BEGIN
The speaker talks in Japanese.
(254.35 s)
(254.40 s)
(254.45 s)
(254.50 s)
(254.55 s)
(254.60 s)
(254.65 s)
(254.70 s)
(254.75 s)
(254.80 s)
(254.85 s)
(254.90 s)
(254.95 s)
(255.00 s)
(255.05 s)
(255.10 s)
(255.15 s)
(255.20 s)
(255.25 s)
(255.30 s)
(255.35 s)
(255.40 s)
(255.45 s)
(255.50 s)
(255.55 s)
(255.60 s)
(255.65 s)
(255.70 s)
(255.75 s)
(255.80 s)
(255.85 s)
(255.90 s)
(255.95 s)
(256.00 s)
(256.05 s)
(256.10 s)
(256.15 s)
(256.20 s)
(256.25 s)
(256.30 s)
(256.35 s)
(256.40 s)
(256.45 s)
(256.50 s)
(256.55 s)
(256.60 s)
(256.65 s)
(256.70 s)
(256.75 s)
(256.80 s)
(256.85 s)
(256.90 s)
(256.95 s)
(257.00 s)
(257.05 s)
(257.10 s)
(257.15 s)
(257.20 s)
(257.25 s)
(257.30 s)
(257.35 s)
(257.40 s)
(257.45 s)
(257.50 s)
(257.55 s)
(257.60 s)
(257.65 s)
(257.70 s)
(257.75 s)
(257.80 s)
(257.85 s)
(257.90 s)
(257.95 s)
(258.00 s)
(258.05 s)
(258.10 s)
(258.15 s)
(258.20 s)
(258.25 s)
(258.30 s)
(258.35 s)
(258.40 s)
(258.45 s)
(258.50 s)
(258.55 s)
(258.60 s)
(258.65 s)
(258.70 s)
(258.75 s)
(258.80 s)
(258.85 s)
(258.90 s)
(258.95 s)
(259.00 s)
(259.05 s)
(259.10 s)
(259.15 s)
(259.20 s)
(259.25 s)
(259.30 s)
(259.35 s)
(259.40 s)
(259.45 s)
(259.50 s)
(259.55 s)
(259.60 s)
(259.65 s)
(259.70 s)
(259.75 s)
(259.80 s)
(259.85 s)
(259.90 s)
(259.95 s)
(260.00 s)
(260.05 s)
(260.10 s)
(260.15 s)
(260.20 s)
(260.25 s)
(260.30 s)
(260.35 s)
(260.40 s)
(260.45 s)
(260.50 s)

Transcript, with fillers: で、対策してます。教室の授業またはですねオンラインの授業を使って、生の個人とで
END
BEGIN
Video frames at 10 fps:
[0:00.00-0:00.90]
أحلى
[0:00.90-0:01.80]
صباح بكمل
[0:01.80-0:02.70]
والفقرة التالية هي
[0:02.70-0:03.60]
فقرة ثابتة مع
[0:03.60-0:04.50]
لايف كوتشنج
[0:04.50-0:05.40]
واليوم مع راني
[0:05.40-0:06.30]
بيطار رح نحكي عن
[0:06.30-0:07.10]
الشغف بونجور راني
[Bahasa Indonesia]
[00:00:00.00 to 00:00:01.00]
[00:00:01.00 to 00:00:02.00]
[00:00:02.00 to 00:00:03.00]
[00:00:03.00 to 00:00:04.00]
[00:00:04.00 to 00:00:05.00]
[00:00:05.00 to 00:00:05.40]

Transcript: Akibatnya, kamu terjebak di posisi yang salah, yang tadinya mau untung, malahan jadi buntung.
END
### TASK INSTRUCTIONS
Copy out every line in the records where the word "Transcript" is found.

### SOLUTION TO THE EXERCISE
Transcript, with fillers: で、対策してます。教室の授業またはですねオンラインの授業を使って、生の個人とで
Transcript: Akibatnya, kamu terjebak di posisi yang salah, yang tadinya mau untung, malahan jadi buntung.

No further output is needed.